I'm building a search interface for a web site that currently searches through approximately 2 million pieces of real estate with approximately 60 million attributes (address, city, state, ZIP, beds, baths, assessed value, etc).
The tables are laid out so that there is a LEAD table (2 million rows) with one entry for each piece of real estate and a corresponding LEAD_DETAIL table (60 million rows) that holds name/value pairs for the attributes.

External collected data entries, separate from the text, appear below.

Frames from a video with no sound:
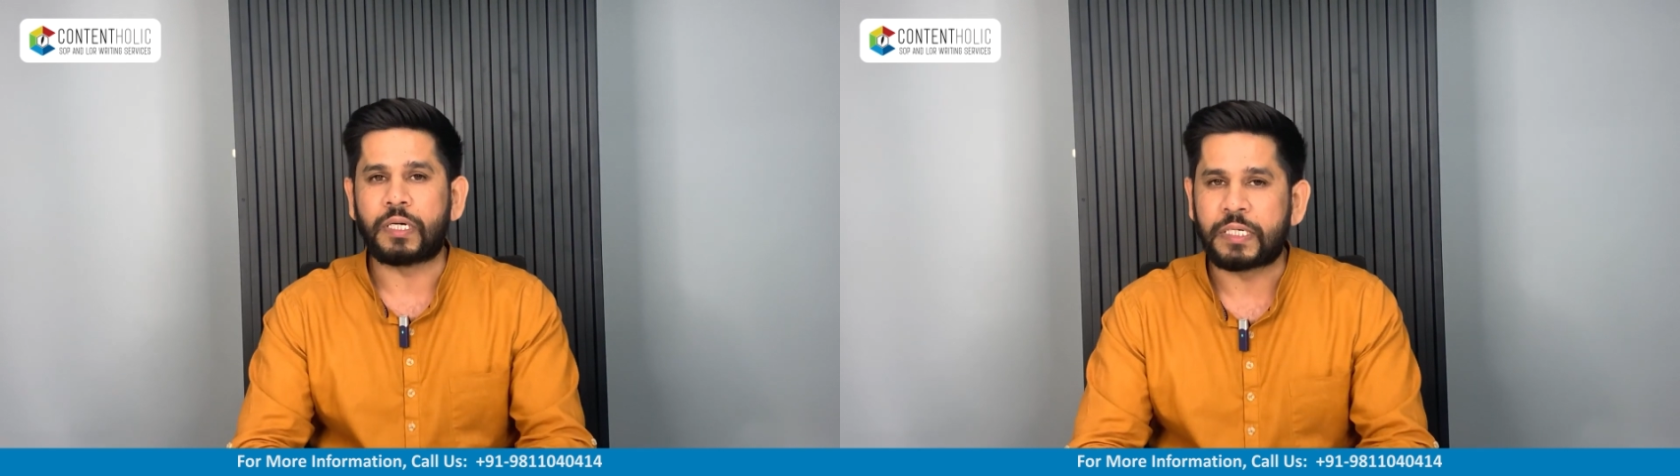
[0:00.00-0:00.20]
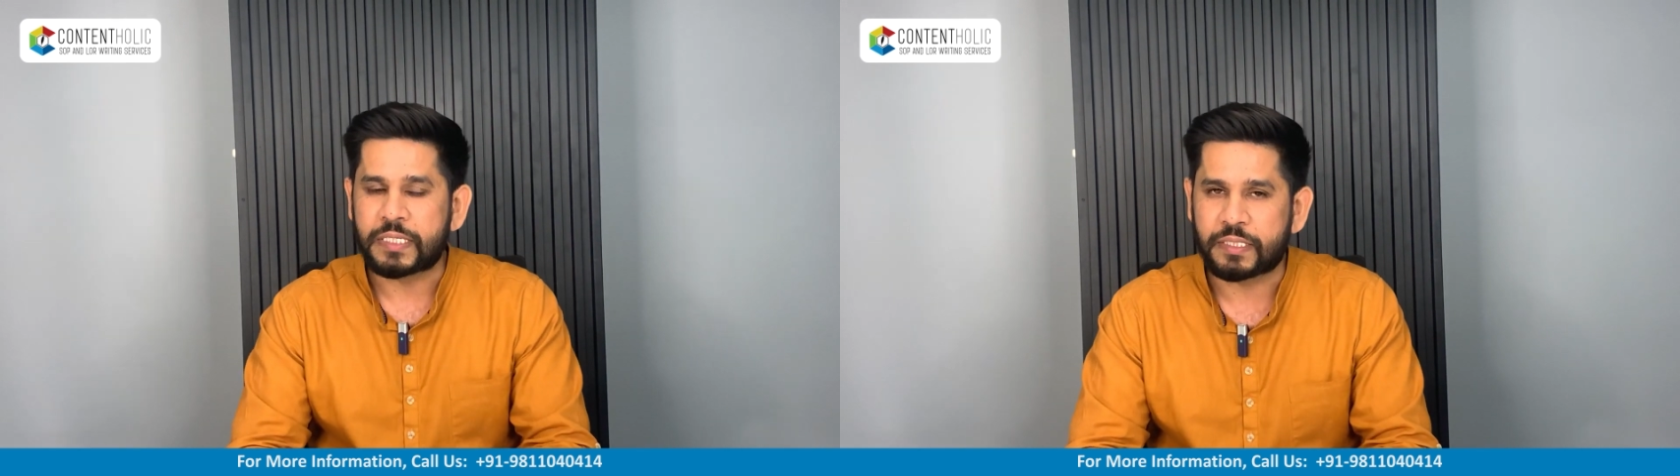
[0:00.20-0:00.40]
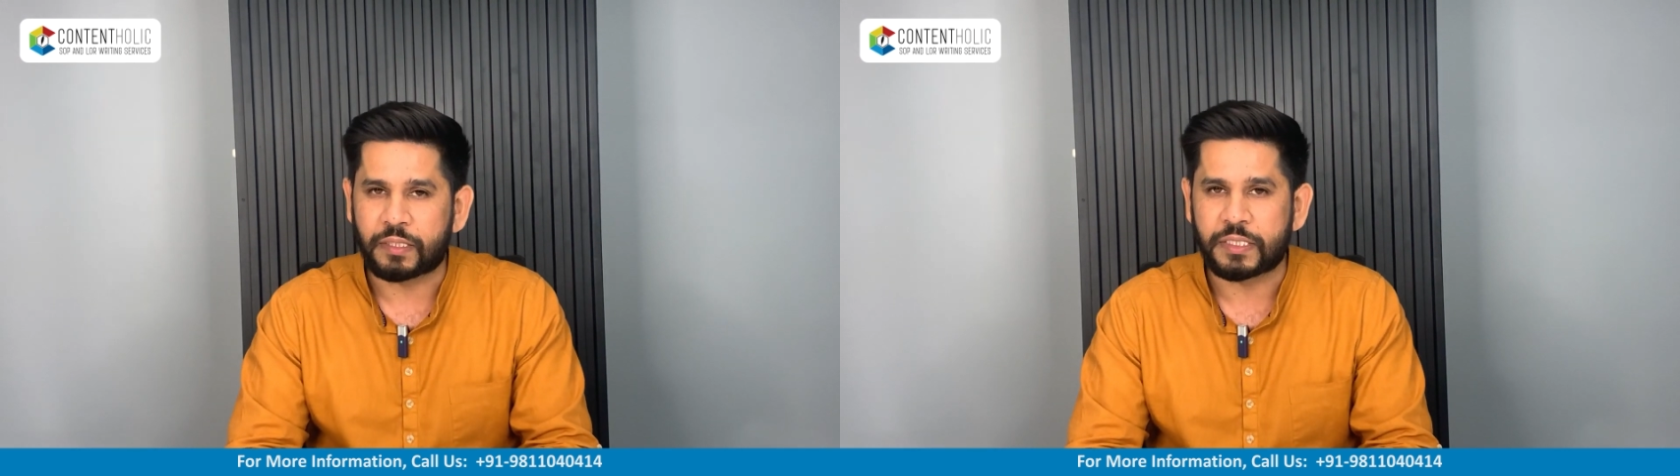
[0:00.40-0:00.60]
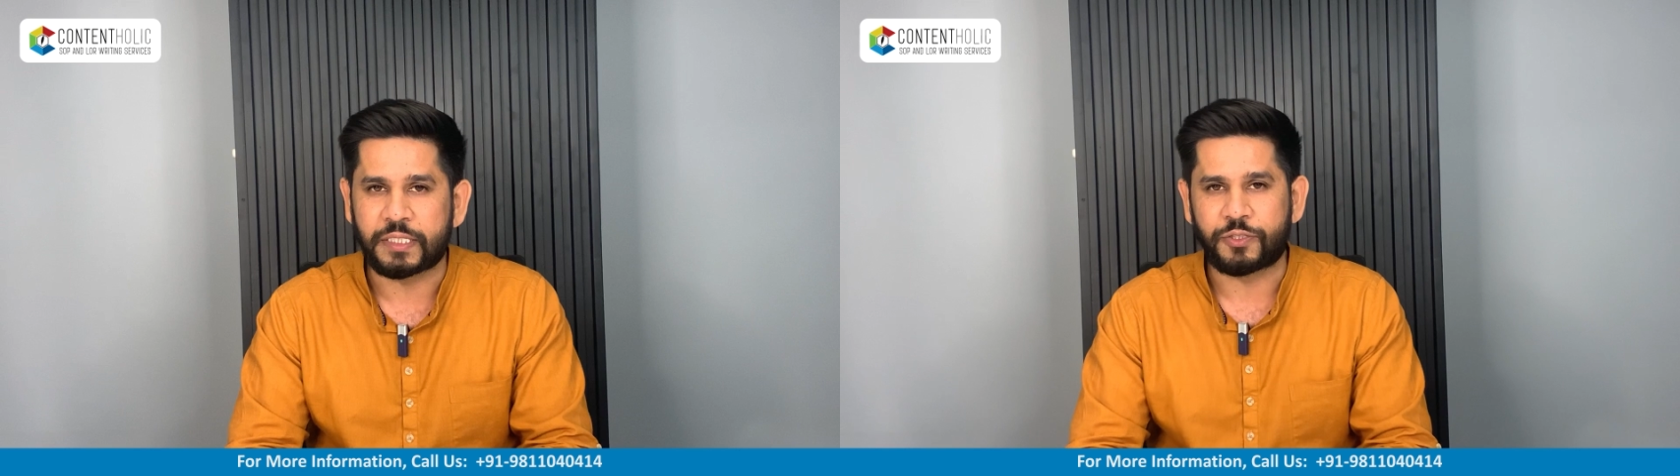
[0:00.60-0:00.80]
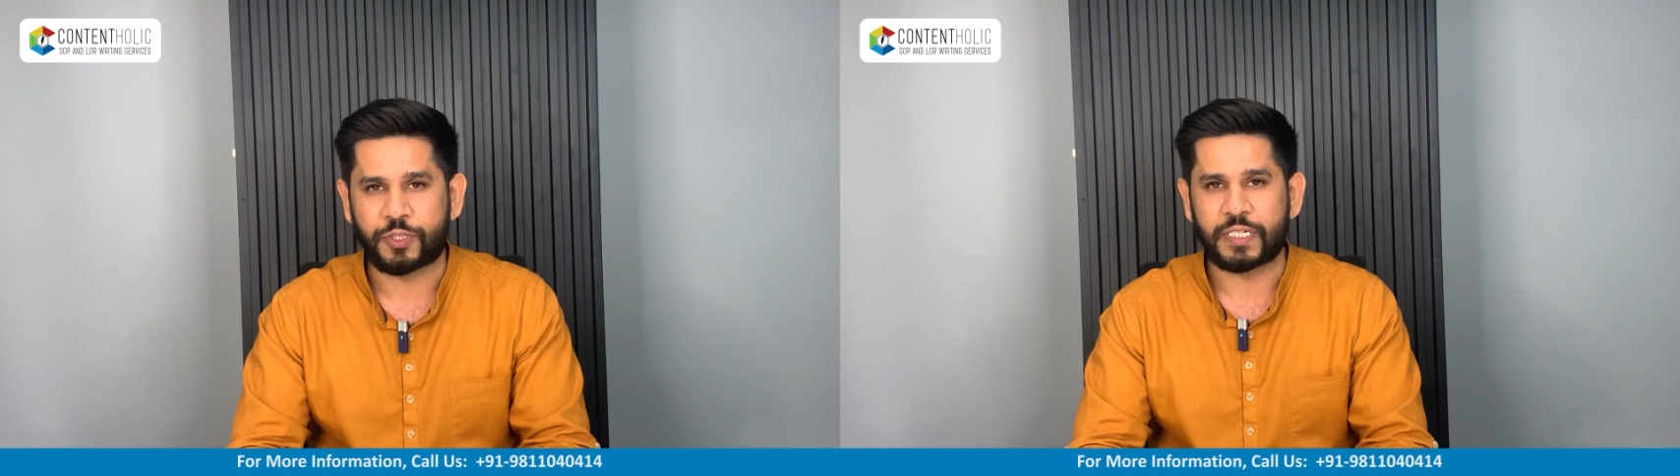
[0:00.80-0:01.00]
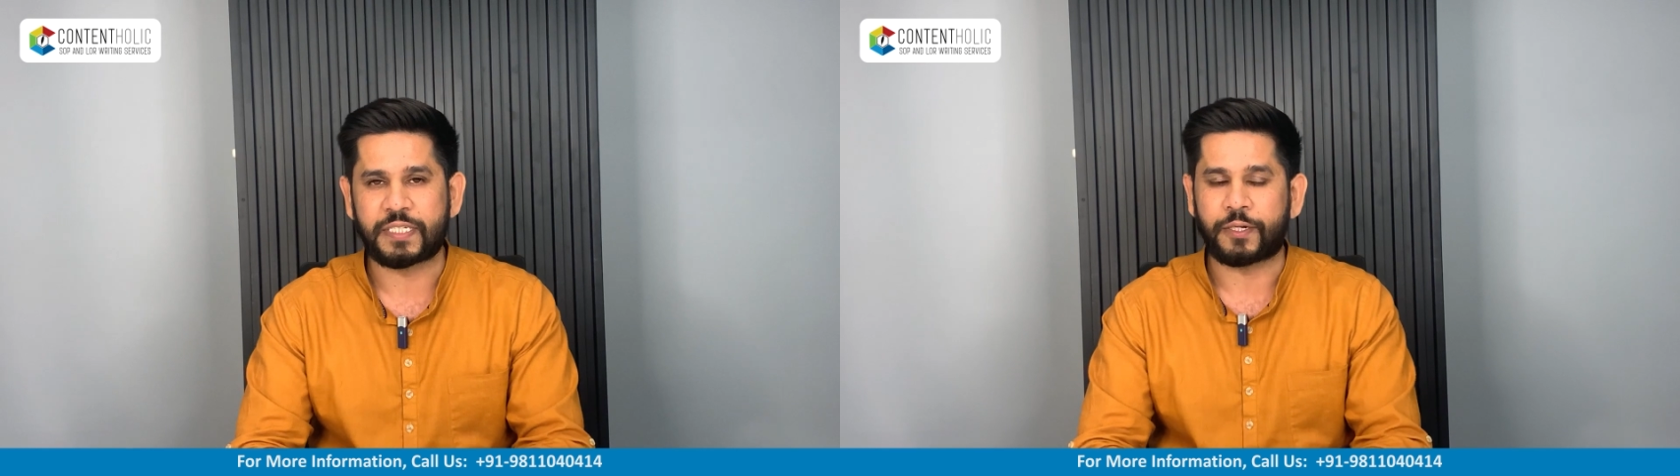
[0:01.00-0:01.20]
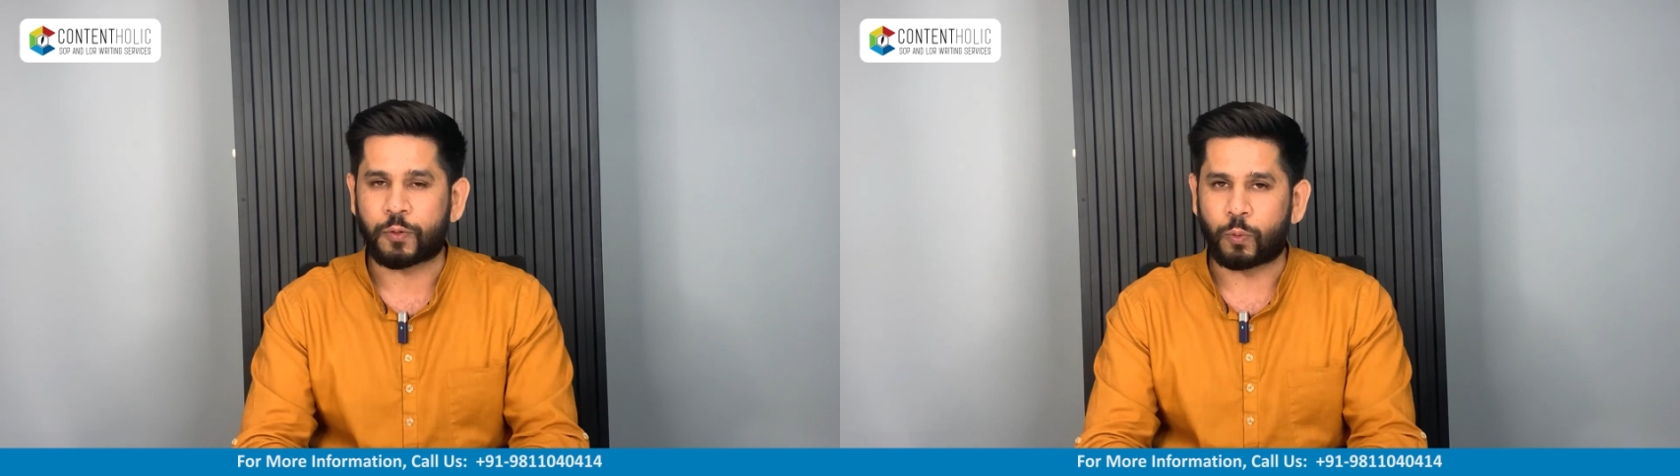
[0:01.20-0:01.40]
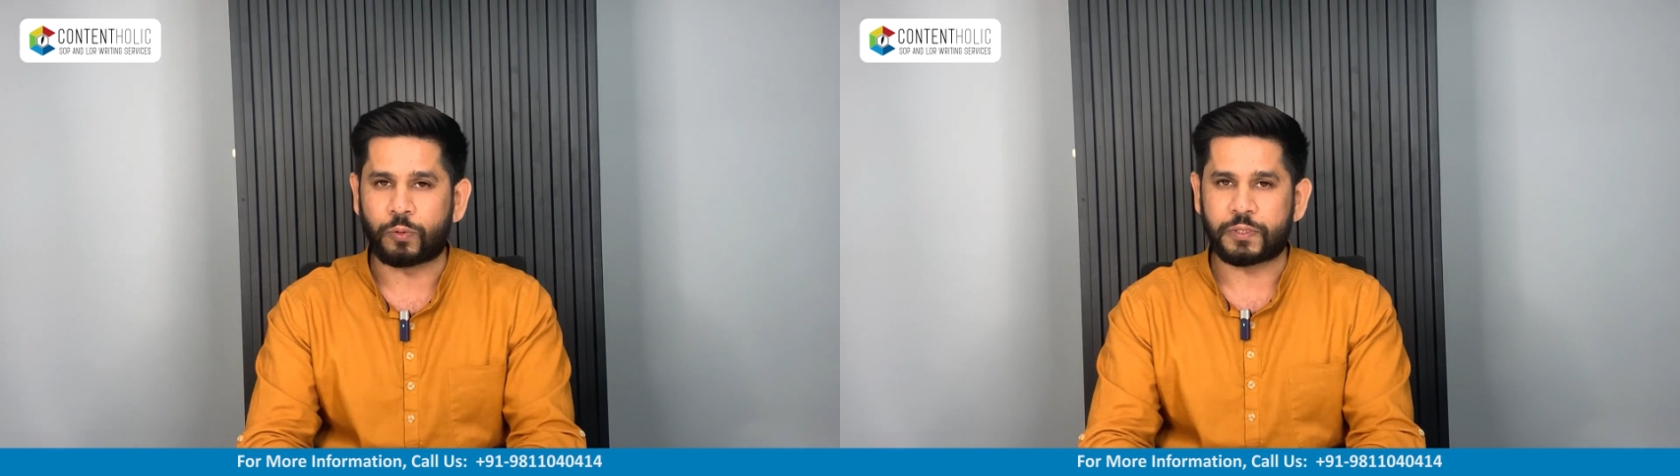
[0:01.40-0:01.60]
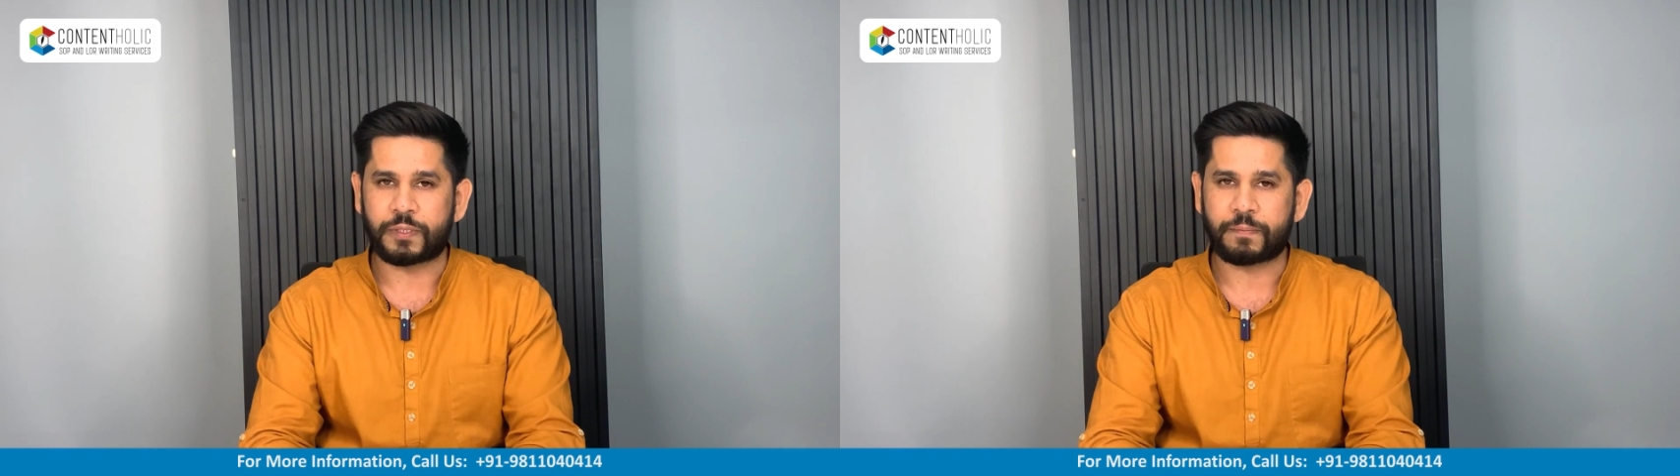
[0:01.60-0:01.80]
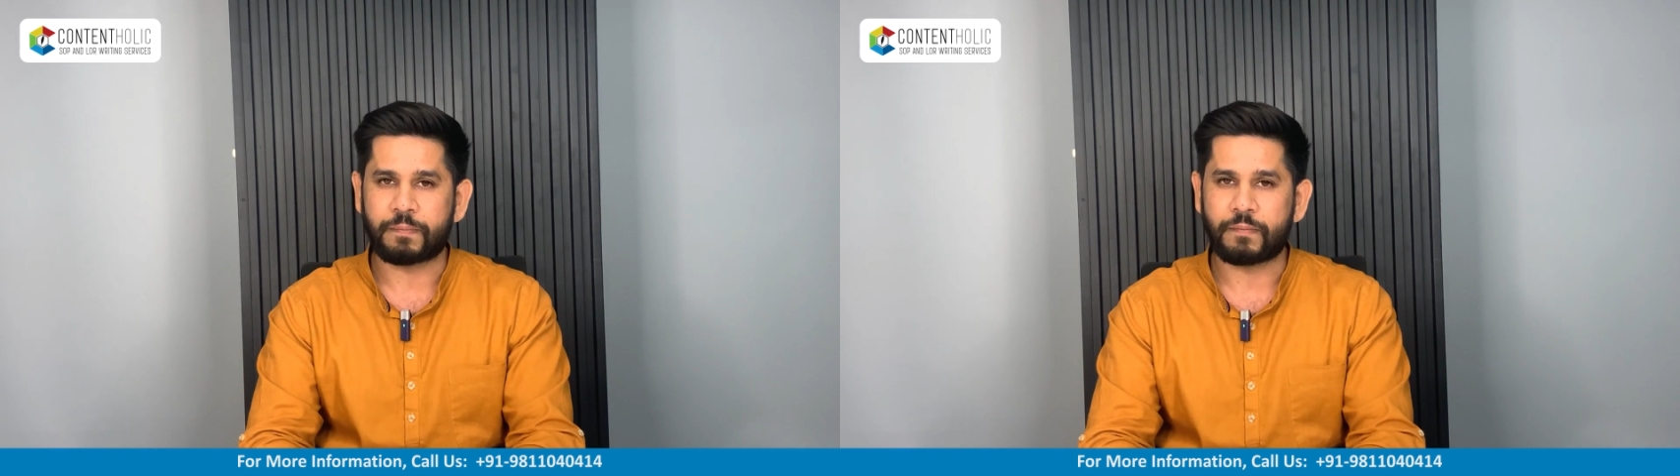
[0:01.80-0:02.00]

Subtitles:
research interests and goals.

The LEAD table has the following structure:
LEAD_ID BIGINT PRIMARY KEY
LEAD_TYPE_NAME VARCHAR(50)
CREATED_DATE_TIME TIMESTAMP
MODIFIED_DATE_TIME TIMESTAMP
RECEIVED_EMAIL_ID BIGINT
NEW_LEAD SMALLINT
FDOLD_ID INTEGER
And the LEAD_DETAIL table has the following structure:
LEAD_DETAIL_ID BIGINT PRIMARY KEY
LEAD_ID BIGINT
NAME VARCHAR(100)
VALUE_STRING VARCHAR(1000)
VALUE_NUMERIC NUMERIC
VALUE_DATE DATE
The LEAD table has the following indexes (I've tried lots of indexing strategies to try and get this to work):
"lead_pkey" PRIMARY KEY, btree (lead_id)
"lead_created_date_time_idx" btree (created_date_time)
"lead_created_date_time_idx1" btree (created_date_time DESC)
"lead_created_date_time_lead_id_idx" btree (created_date_time DESC, lead_id)
"lead_fdold_id_idx" btree (fdold_id)
"lead_lead_id_created_date_time_idx" btree (lead_id, created_date_time DESC)
"lead_lead_id_lead_type_name_created_date_time_idx" btree (lead_id, lead_type_name, created_date_time DESC)
"lead_modified_date_time_idx" btree (modified_date_time)
And the LEAD_DETAIL table has the following indexes:
"lead_detail_pkey" PRIMARY KEY, btree (lead_detail_id)
"lead_detail_lead_id_name_key" UNIQUE CONSTRAINT, btree (lead_id, name)
"lead_detail_name_value_date_idx" btree (name, value_date)
"lead_detail_name_value_numeric_idx" btree (name, value_numeric)
"lead_detail_name_value_string_idx" btree (name, value_string)
"lead_detail_upper_value_string_idx" btree (name, upper(value_string::text))
Here is the query that I'm generating:
SELECT lead.lead_id
FROM lead, lead_detail
WHERE lead_detail.name = 'State'
AND UPPER(lead_detail.value_string) = 'FL'
AND lead.lead_id = lead_detail.lead_id
ORDER BY lead.created_date_time DESC
LIMIT 5000
Now, the distribution of the data is such that currently every lead is in the state of FL, so this is not exactly a highly "selective" query. More selective queries, e.g. for a small county, are quite fast.
Here is the explain plan on explain.depesz.com
My question is, given that we are not preventing users from issuing non-selective queries, how can we quickly return the top-n results for large results? I was hoping to use an INDEX on the CREATED_DATE_TIME column in conjunction with an ORDER BY and a LIMIT to produce the results quickly.
I've been working on this for hours and could really use some help. Thanks in advance!
Best Answer
Looks like (I'm by no means a Postgres expert) you have about two million rows in
LEAD_DETAIL
table that satisfy the state condition... those two million rows are retrieved, hash joined to leads, the result sorted to return the top 5000 rows. Could you move the state toleads
table, so that it becomes a column there? Create and index on(upper(state), created_date_time)
and try again (of course, rewriting your query to use the new state column in leads table).And by the way, most of your indexes on leads table are useless. Why have
lead_created_date_time_idx
andlead_created_date_time_idx1
- they are the same, an ascending index can be used also for DESC sorts. Furthermore, why includelead_id
in indexes (except the one supporting the primary key constraint)?